This is a simple presentation of the Newton series that has been mentioned in *user90369*'s answer.

The forward difference operator $Δ$ defined as:
$
\def\nn{\mathbb{N}}
\def\zz{\mathbb{Z}}
\def\lfrac#1#2{{\large\frac{#1}{#2}}}
\def\lbinom#1#2{{\large\binom{#1}{#2}}}
$

$Δ = ( \text{function $f$ on $\zz$} \mapsto ( \text{int $n$} \mapsto f(n+1) - f(n) ) )$

Namely, for any function $f$ on $\zz$ and $n \in \zz$, we have $Δ(f)(n) = f(n+1) - f(n)$.

If you think of the functions as sequences (infinite in both directions), then taking the forward difference means replacing each term with the value of the next term minus itself. For example if you repeatedly take the forward difference of the sequence of cubes:

```
...,-27,-8,-1, 0, 1, 8,27,...
..., 19, 7, 1, 1, 7,19,37,...
...,-12,-6, 0, 6,12,18,24,...
..., 6, 6, 6, 6, 6, 6, 6,...
..., 0, 0, 0, 0, 0, 0, 0,...
..., 0, 0, 0, 0, 0, 0, 0,...
```

This powerful abstraction makes it easy to get a lot of things. For instance, the numbers obtained here can be easily used to obtain the general formula for sum of cubes, as you desire.

**General method for indefinite summation**

The key is that:

$Δ\left( \text{int $n$} \mapsto \lbinom{n}{k+1} \right) = \left( \text{int $n$} \mapsto \lbinom{n}{k} \right)$ for any $k \in \zz$.

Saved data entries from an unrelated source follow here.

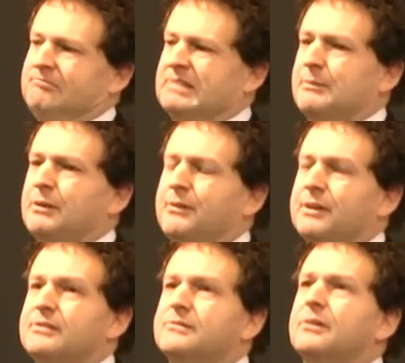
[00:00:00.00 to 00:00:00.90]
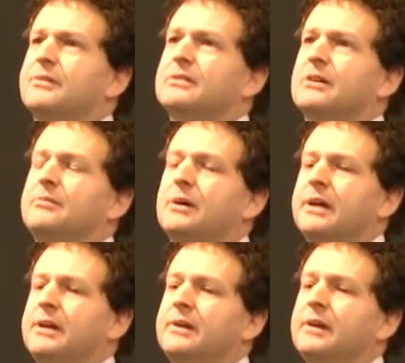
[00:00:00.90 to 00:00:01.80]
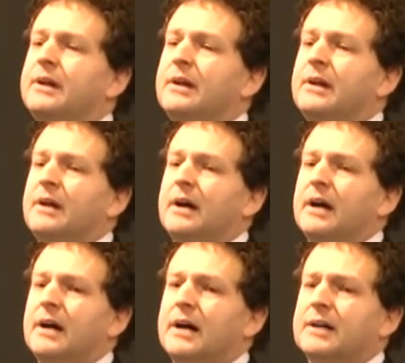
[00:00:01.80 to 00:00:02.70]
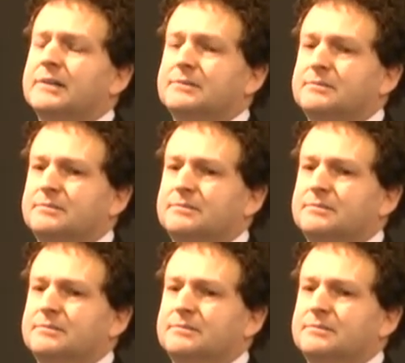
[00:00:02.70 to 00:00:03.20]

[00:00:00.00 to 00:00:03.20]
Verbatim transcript: some of the things off the top of my head, uh,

This is to be expected because it follows directly from extending Pascal's triangle naturally, namely if we define $\lbinom{n}{k}$ by the recurrence:

$\lbinom{n}{0} = 1$ for any $n \in \zz$.

$\lbinom{0,k+1}{0} = 0$ for any $k \in \nn$.

$\lbinom{n+1}{k+1} = \lbinom{n}{k+1} + \lbinom{n}{k}$ for any $k \in \nn$ and $n \in \zz$.

Now consider any function $f$ on $\zz$ such that $f(n) = \sum_{k=0}^d a_k \lbinom{n}{k}$ for any $n \in \zz$. Then we have for any $m \in \nn_{\le d}$:

$Δ^m(f)(n) = \sum_{k=0}^{d-m} a_{k+m} \lbinom{n}{k}$ for any $n \in \zz$.

And hence:

$Δ^m(f)(0) = a_m$.

Which immediately gives Newton's series:

$f(n) = \sum_{k=0}^d Δ^k(f)(0) \lbinom{n}{k}$ for any $n \in \zz$.

From a high-level perspective, this is the discrete version of the Taylor series.

This works for any polynomial function $f$ on $\zz$, since $D^k(f)$ is the zero function once $k$ is larger than the degree of $f$, so we can use it to immediately find the series for $(\text{int n} \mapsto n^3)$, and then just take the anti-difference by shifting the coefficients of the series the other way. The undetermined constant that appears will drop out once we perform a definite sum like if we want the sum of the first $m$ cubes.

**Sum of $p$ powers**

For example if we want $\sum_{k=1}^{n-1} k^3$ we first find the iterated forward differences of the sequence of cubes $( n^3 )_{n \in \zz}$:

```
..., 0, 1, 8,27,64,...
..., 1, 7,19,37,...
..., 6,12,18,...
..., 6, 6,...
..., 0,...
```

So we immediately get $n^3 = 0 \binom{n}{0} + 1 \binom{n}{1} + 6 \binom{n}{2} + 6 \binom{n}{3}$ and hence $\sum_{k=0}^{n-1} k^3 = 0 \binom{n}{1} + 1 \binom{n}{2} + 6 \binom{n}{3} + 6 \binom{n}{4} = \lfrac{n(n-1)}{2} \Big( 1 + \lfrac{6(n-2)}{3} \big( 1 + \lfrac{n-3}{4} \big) \Big) = \Big( \lfrac{n(n-1)}{2} \Big)^2$.

**Computation efficiency**

This is far more efficient than the typical method in some textbooks (namely by taking summation on both sides of $(n+1)^3-n^3 = 3n^2+3n+1$ and telescoping) because the Newton series is easy to compute and manipulate. For sum of $p$-powers we only need $O(p^2)$ arithmetic operations to find the forward-differences and then $O(p^2)$ more to simplify the series form into a standard polynomial form. In contrast, the other method requires $O(p^3)$ arithmetic operations.